● **Exercise**: Would you give all of the records again, exactly as they read?

(Saved data entries)
────────

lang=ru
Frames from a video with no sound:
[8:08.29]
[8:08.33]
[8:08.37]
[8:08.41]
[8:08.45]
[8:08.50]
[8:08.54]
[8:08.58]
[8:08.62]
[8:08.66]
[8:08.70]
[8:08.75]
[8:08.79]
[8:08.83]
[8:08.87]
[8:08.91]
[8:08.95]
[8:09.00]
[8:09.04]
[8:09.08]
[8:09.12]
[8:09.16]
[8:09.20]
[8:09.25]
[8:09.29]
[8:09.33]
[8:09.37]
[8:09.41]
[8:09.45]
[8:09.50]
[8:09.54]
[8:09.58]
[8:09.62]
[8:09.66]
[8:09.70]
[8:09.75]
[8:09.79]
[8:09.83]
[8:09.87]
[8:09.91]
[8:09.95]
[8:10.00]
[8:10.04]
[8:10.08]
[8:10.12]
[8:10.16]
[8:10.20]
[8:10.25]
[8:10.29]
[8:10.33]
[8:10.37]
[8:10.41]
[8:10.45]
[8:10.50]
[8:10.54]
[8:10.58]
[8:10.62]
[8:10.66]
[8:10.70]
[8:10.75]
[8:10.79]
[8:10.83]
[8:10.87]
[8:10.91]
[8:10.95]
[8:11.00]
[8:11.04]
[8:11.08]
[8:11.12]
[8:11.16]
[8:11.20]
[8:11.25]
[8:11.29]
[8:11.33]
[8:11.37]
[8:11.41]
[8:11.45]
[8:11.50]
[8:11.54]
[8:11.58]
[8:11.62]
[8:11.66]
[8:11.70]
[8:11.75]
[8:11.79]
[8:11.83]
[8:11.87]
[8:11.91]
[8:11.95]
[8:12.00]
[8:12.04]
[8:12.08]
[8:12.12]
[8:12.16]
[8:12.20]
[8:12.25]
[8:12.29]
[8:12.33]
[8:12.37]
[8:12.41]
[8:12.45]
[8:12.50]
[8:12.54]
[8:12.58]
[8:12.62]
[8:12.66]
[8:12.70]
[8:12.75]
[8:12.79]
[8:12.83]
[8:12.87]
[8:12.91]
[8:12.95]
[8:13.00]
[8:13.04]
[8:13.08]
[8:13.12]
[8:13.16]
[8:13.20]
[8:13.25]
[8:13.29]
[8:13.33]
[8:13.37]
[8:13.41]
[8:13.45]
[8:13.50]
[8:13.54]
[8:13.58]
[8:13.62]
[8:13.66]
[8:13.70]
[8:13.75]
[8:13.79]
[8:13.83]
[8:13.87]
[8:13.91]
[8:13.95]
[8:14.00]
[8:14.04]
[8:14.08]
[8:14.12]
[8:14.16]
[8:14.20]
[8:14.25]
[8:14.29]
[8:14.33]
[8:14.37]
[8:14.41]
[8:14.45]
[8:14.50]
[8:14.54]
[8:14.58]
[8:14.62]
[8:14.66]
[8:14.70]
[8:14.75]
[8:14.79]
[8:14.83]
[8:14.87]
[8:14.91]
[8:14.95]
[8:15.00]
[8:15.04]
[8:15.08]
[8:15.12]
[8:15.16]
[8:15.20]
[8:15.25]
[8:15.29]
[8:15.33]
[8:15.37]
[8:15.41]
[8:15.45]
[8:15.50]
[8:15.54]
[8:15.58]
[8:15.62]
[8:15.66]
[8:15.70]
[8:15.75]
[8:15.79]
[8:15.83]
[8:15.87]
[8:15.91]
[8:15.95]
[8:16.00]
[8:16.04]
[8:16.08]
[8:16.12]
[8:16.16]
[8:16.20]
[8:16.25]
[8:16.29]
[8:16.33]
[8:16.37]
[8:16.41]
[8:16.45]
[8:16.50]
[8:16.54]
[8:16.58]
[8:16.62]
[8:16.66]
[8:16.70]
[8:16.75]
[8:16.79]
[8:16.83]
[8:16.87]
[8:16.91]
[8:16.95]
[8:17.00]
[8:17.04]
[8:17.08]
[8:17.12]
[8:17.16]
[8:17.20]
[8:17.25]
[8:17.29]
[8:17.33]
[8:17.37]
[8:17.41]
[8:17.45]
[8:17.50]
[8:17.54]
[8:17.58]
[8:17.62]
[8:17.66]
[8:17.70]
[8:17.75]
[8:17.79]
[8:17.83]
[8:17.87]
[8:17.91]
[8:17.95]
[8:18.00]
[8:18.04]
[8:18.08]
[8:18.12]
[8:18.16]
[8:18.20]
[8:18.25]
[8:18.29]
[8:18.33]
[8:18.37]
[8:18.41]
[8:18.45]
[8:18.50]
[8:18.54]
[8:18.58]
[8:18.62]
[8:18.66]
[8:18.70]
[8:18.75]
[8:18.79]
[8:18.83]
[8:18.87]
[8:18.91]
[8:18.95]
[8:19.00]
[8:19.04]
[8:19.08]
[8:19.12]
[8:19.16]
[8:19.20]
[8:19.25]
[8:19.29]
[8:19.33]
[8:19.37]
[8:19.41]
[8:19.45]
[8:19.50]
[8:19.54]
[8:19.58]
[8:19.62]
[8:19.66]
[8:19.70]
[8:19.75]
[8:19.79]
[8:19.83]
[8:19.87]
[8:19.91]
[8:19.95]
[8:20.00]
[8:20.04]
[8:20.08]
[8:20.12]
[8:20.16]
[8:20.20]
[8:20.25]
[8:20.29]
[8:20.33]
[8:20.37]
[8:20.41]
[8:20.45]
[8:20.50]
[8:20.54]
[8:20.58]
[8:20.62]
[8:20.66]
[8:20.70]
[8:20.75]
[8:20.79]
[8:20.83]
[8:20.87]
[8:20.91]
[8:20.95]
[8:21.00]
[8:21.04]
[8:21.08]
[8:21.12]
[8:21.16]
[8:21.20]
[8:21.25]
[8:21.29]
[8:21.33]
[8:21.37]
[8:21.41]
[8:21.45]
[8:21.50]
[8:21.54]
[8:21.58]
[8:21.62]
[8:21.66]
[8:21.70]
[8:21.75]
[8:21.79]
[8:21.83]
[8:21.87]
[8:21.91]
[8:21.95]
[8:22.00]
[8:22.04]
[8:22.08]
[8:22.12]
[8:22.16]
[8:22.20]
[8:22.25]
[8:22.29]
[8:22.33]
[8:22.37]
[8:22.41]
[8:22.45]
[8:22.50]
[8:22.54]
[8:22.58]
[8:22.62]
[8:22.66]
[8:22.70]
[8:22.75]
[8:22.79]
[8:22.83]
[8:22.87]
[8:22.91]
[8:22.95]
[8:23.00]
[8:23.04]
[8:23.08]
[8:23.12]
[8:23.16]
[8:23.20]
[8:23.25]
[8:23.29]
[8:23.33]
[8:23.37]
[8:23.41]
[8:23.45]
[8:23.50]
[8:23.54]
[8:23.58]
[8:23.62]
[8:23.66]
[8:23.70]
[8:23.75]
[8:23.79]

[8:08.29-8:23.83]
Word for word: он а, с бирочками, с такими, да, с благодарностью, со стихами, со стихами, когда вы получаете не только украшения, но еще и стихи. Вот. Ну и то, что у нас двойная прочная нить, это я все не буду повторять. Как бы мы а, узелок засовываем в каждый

────────

● **Answer to this exercise**:
lang=ru
Frames from a video with no sound:
[8:08.29]
[8:08.33]
[8:08.37]
[8:08.41]
[8:08.45]
[8:08.50]
[8:08.54]
[8:08.58]
[8:08.62]
[8:08.66]
[8:08.70]
[8:08.75]
[8:08.79]
[8:08.83]
[8:08.87]
[8:08.91]
[8:08.95]
[8:09.00]
[8:09.04]
[8:09.08]
[8:09.12]
[8:09.16]
[8:09.20]
[8:09.25]
[8:09.29]
[8:09.33]
[8:09.37]
[8:09.41]
[8:09.45]
[8:09.50]
[8:09.54]
[8:09.58]
[8:09.62]
[8:09.66]
[8:09.70]
[8:09.75]
[8:09.79]
[8:09.83]
[8:09.87]
[8:09.91]
[8:09.95]
[8:10.00]
[8:10.04]
[8:10.08]
[8:10.12]
[8:10.16]
[8:10.20]
[8:10.25]
[8:10.29]
[8:10.33]
[8:10.37]
[8:10.41]
[8:10.45]
[8:10.50]
[8:10.54]
[8:10.58]
[8:10.62]
[8:10.66]
[8:10.70]
[8:10.75]
[8:10.79]
[8:10.83]
[8:10.87]
[8:10.91]
[8:10.95]
[8:11.00]
[8:11.04]
[8:11.08]
[8:11.12]
[8:11.16]
[8:11.20]
[8:11.25]
[8:11.29]
[8:11.33]
[8:11.37]
[8:11.41]
[8:11.45]
[8:11.50]
[8:11.54]
[8:11.58]
[8:11.62]
[8:11.66]
[8:11.70]
[8:11.75]
[8:11.79]
[8:11.83]
[8:11.87]
[8:11.91]
[8:11.95]
[8:12.00]
[8:12.04]
[8:12.08]
[8:12.12]
[8:12.16]
[8:12.20]
[8:12.25]
[8:12.29]
[8:12.33]
[8:12.37]
[8:12.41]
[8:12.45]
[8:12.50]
[8:12.54]
[8:12.58]
[8:12.62]
[8:12.66]
[8:12.70]
[8:12.75]
[8:12.79]
[8:12.83]
[8:12.87]
[8:12.91]
[8:12.95]
[8:13.00]
[8:13.04]
[8:13.08]
[8:13.12]
[8:13.16]
[8:13.20]
[8:13.25]
[8:13.29]
[8:13.33]
[8:13.37]
[8:13.41]
[8:13.45]
[8:13.50]
[8:13.54]
[8:13.58]
[8:13.62]
[8:13.66]
[8:13.70]
[8:13.75]
[8:13.79]
[8:13.83]
[8:13.87]
[8:13.91]
[8:13.95]
[8:14.00]
[8:14.04]
[8:14.08]
[8:14.12]
[8:14.16]
[8:14.20]
[8:14.25]
[8:14.29]
[8:14.33]
[8:14.37]
[8:14.41]
[8:14.45]
[8:14.50]
[8:14.54]
[8:14.58]
[8:14.62]
[8:14.66]
[8:14.70]
[8:14.75]
[8:14.79]
[8:14.83]
[8:14.87]
[8:14.91]
[8:14.95]
[8:15.00]
[8:15.04]
[8:15.08]
[8:15.12]
[8:15.16]
[8:15.20]
[8:15.25]
[8:15.29]
[8:15.33]
[8:15.37]
[8:15.41]
[8:15.45]
[8:15.50]
[8:15.54]
[8:15.58]
[8:15.62]
[8:15.66]
[8:15.70]
[8:15.75]
[8:15.79]
[8:15.83]
[8:15.87]
[8:15.91]
[8:15.95]
[8:16.00]
[8:16.04]
[8:16.08]
[8:16.12]
[8:16.16]
[8:16.20]
[8:16.25]
[8:16.29]
[8:16.33]
[8:16.37]
[8:16.41]
[8:16.45]
[8:16.50]
[8:16.54]
[8:16.58]
[8:16.62]
[8:16.66]
[8:16.70]
[8:16.75]
[8:16.79]
[8:16.83]
[8:16.87]
[8:16.91]
[8:16.95]
[8:17.00]
[8:17.04]
[8:17.08]
[8:17.12]
[8:17.16]
[8:17.20]
[8:17.25]
[8:17.29]
[8:17.33]
[8:17.37]
[8:17.41]
[8:17.45]
[8:17.50]
[8:17.54]
[8:17.58]
[8:17.62]
[8:17.66]
[8:17.70]
[8:17.75]
[8:17.79]
[8:17.83]
[8:17.87]
[8:17.91]
[8:17.95]
[8:18.00]
[8:18.04]
[8:18.08]
[8:18.12]
[8:18.16]
[8:18.20]
[8:18.25]
[8:18.29]
[8:18.33]
[8:18.37]
[8:18.41]
[8:18.45]
[8:18.50]
[8:18.54]
[8:18.58]
[8:18.62]
[8:18.66]
[8:18.70]
[8:18.75]
[8:18.79]
[8:18.83]
[8:18.87]
[8:18.91]
[8:18.95]
[8:19.00]
[8:19.04]
[8:19.08]
[8:19.12]
[8:19.16]
[8:19.20]
[8:19.25]
[8:19.29]
[8:19.33]
[8:19.37]
[8:19.41]
[8:19.45]
[8:19.50]
[8:19.54]
[8:19.58]
[8:19.62]
[8:19.66]
[8:19.70]
[8:19.75]
[8:19.79]
[8:19.83]
[8:19.87]
[8:19.91]
[8:19.95]
[8:20.00]
[8:20.04]
[8:20.08]
[8:20.12]
[8:20.16]
[8:20.20]
[8:20.25]
[8:20.29]
[8:20.33]
[8:20.37]
[8:20.41]
[8:20.45]
[8:20.50]
[8:20.54]
[8:20.58]
[8:20.62]
[8:20.66]
[8:20.70]
[8:20.75]
[8:20.79]
[8:20.83]
[8:20.87]
[8:20.91]
[8:20.95]
[8:21.00]
[8:21.04]
[8:21.08]
[8:21.12]
[8:21.16]
[8:21.20]
[8:21.25]
[8:21.29]
[8:21.33]
[8:21.37]
[8:21.41]
[8:21.45]
[8:21.50]
[8:21.54]
[8:21.58]
[8:21.62]
[8:21.66]
[8:21.70]
[8:21.75]
[8:21.79]
[8:21.83]
[8:21.87]
[8:21.91]
[8:21.95]
[8:22.00]
[8:22.04]
[8:22.08]
[8:22.12]
[8:22.16]
[8:22.20]
[8:22.25]
[8:22.29]
[8:22.33]
[8:22.37]
[8:22.41]
[8:22.45]
[8:22.50]
[8:22.54]
[8:22.58]
[8:22.62]
[8:22.66]
[8:22.70]
[8:22.75]
[8:22.79]
[8:22.83]
[8:22.87]
[8:22.91]
[8:22.95]
[8:23.00]
[8:23.04]
[8:23.08]
[8:23.12]
[8:23.16]
[8:23.20]
[8:23.25]
[8:23.29]
[8:23.33]
[8:23.37]
[8:23.41]
[8:23.45]
[8:23.50]
[8:23.54]
[8:23.58]
[8:23.62]
[8:23.66]
[8:23.70]
[8:23.75]
[8:23.79]

[8:08.29-8:23.83]
Word for word: он а, с бирочками, с такими, да, с благодарностью, со стихами, со стихами, когда вы получаете не только украшения, но еще и стихи. Вот. Ну и то, что у нас двойная прочная нить, это я все не буду повторять. Как бы мы а, узелок засовываем в каждый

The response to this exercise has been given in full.